Tuesday, November 20, 2018

"Love Blooms, Air Thins" by Sierra July, Poet of the Week

Love Blooms, Air Thins
Sierra July

Thorns stab her heart from a smile
And she knows, feels
The first flowers of love creep inside
Stifling her heart though,
For a while, they were pretty things

Betrayal sapped her leaves dry,
Withered, yellowed
Like the complexion her tired eyes
Caught in the mirror
Those leaves lie in the bathroom sink

With apologies and promises
More blooms grew, bit, escaping
Up, out her sore throat

Each day, she wondered if today was when
Her heart's garden would leave her
Asphyxiated

Poet's Notes: A fictional disease, Hanahaki, inspired this one.
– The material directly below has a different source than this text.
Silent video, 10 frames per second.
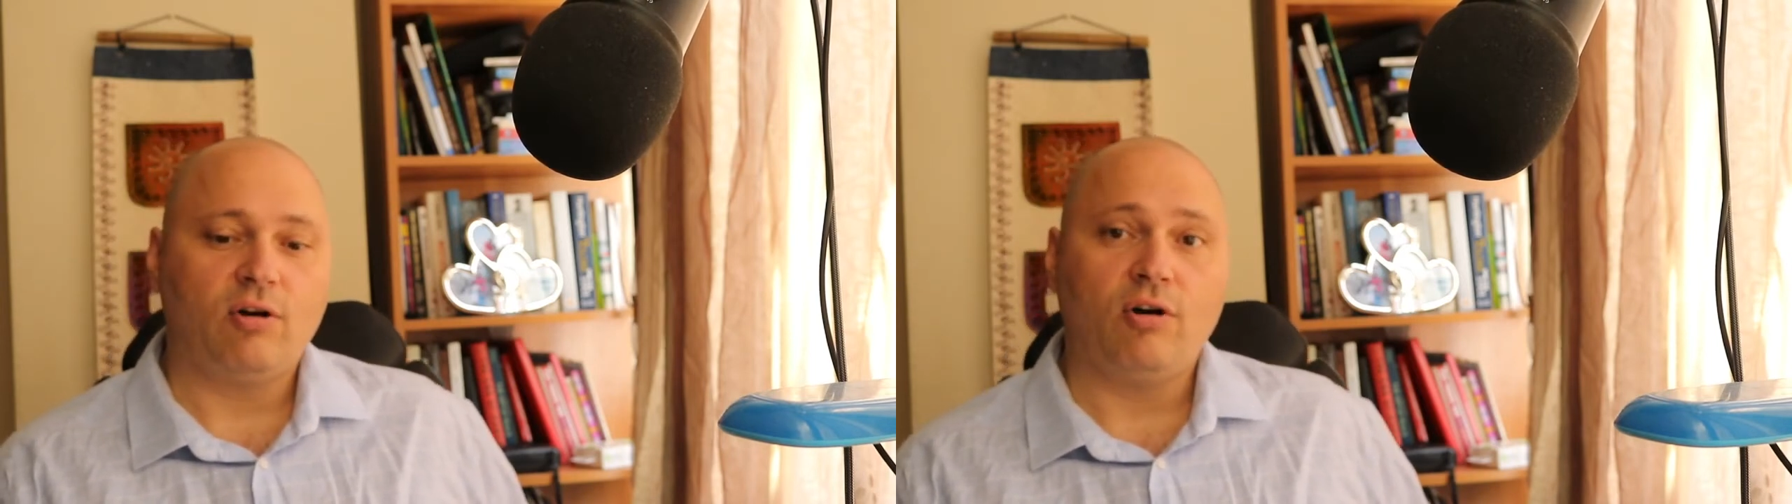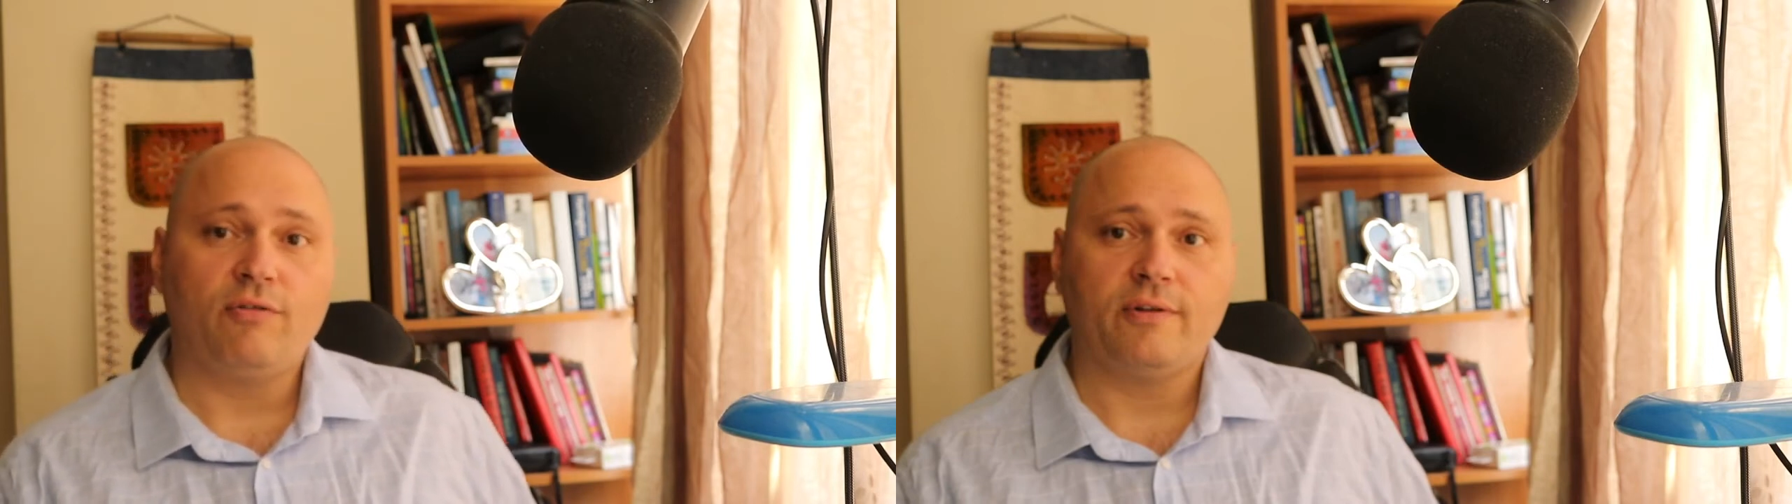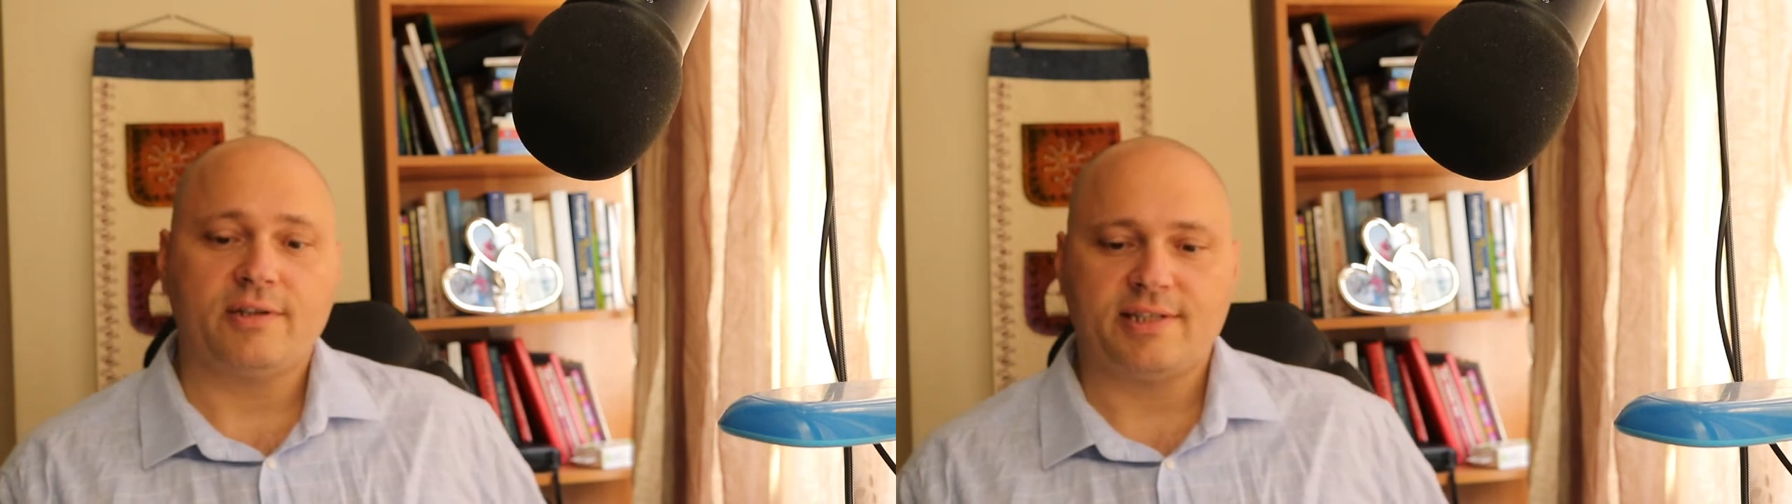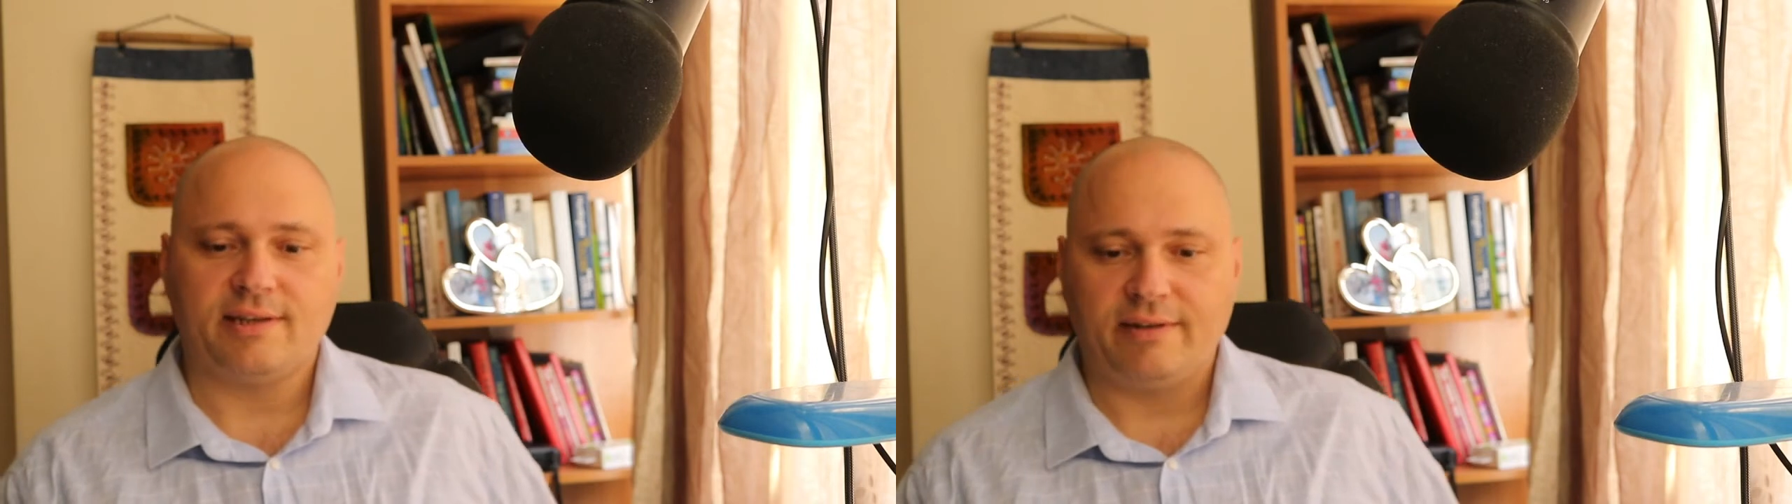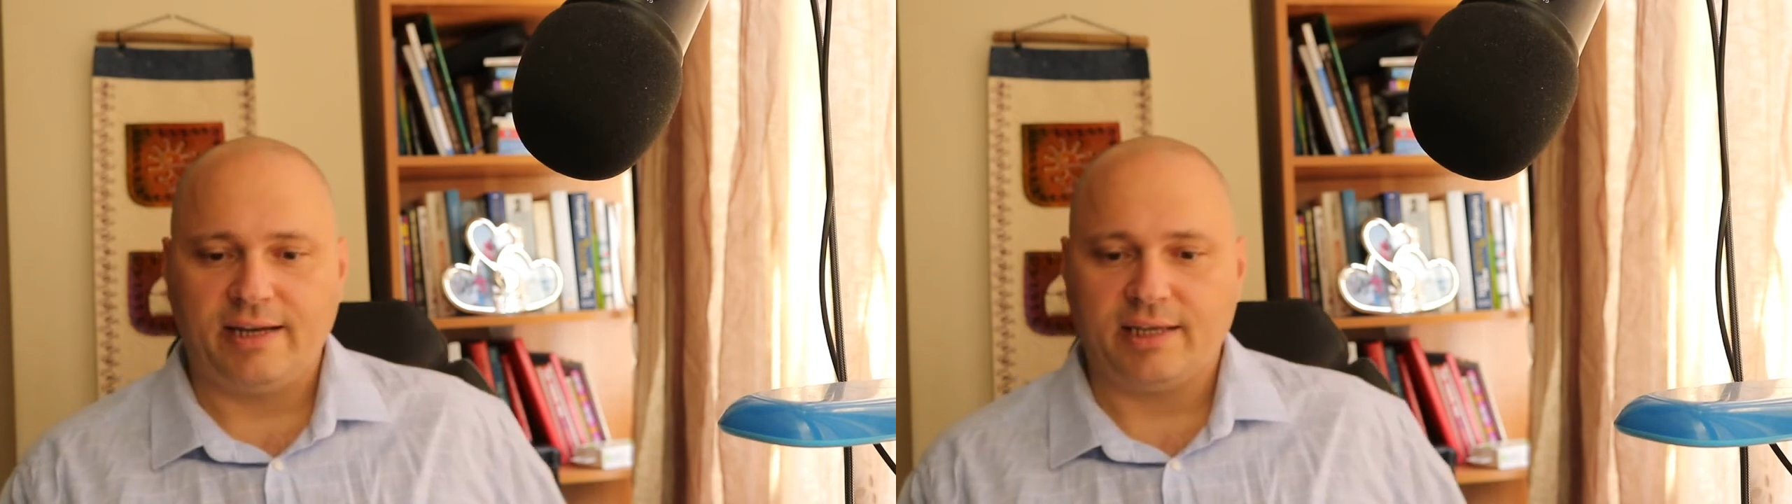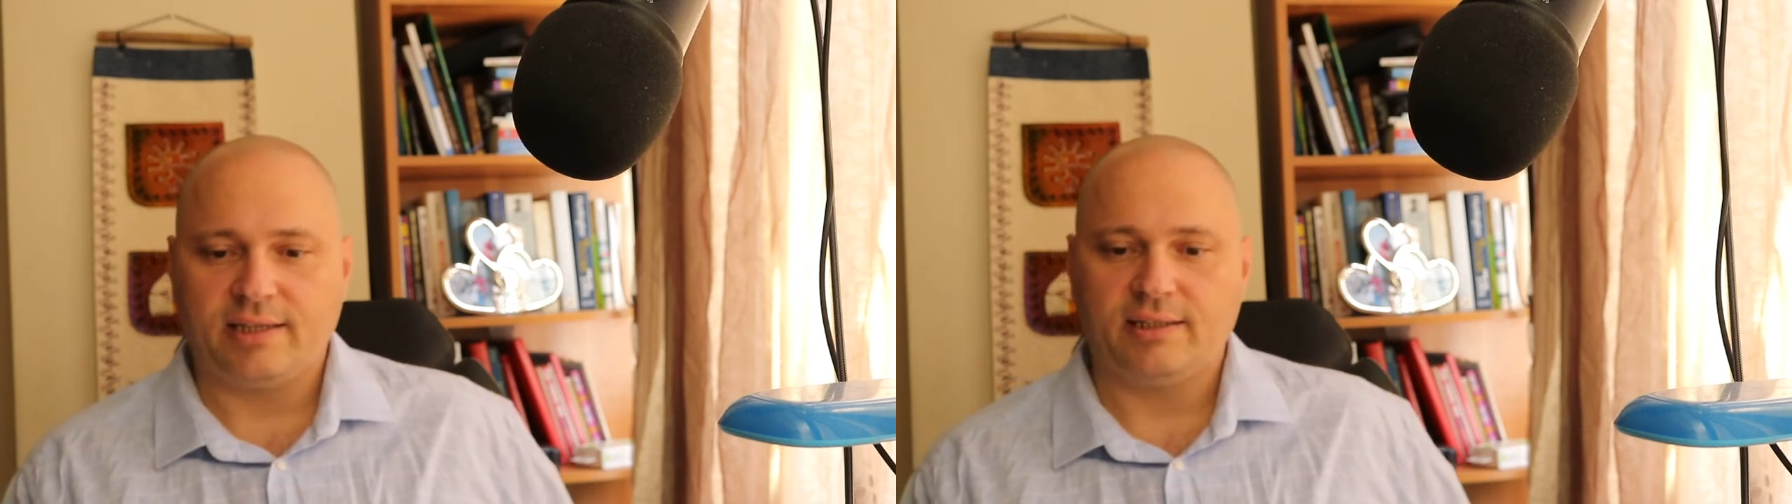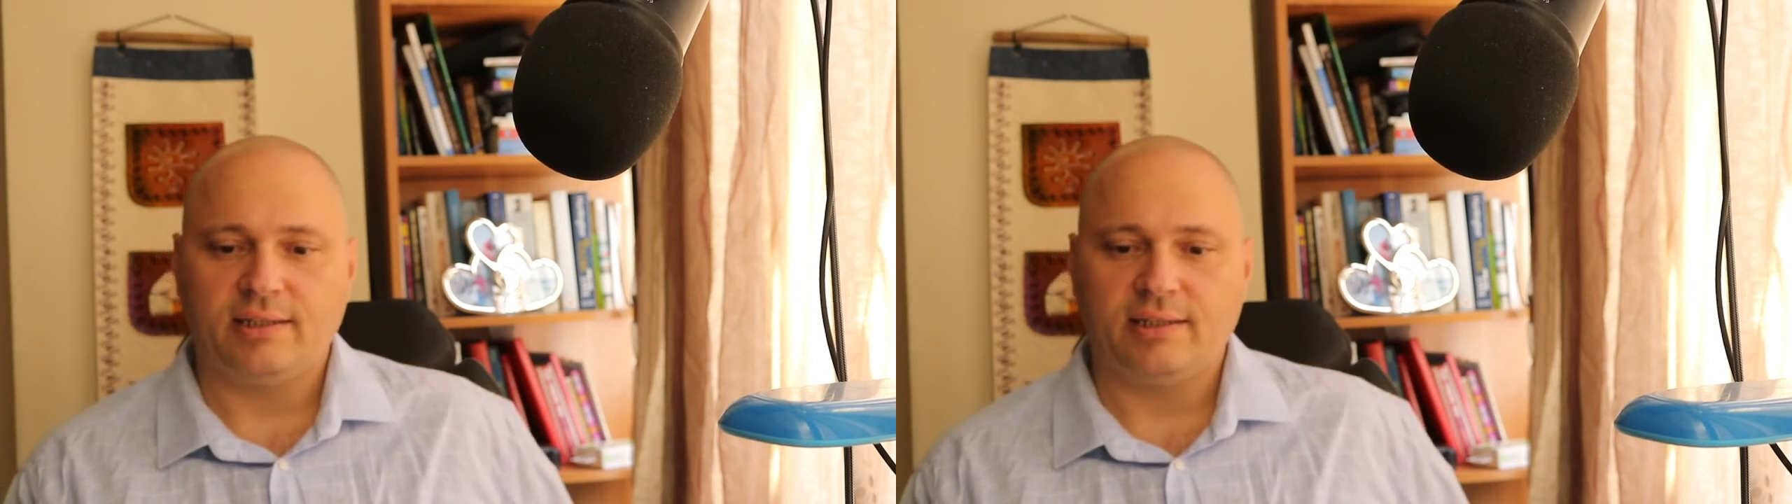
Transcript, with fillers: off Sarawak,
Made popular in Eastern writing and art, the disease entails someone having flowers bloom in his or her heart, often from one-sided love, and then coughing up the petals until the victim has the flowers removed by surgery and loses their feelings, dies, or in the best case scenario, has their feelings returned and naturally recovers. There have been many modifications to this general premise, and this poem is merely my take on it.


Editor’s Note:  Ah, the oldest cliché in the book, the rose / Eros metaphor for love.  I usually reject poems that use this worn out poetic conceit, but Sierra’s is the exception--a refreshing, new, post-post-post modern twist on the old theme.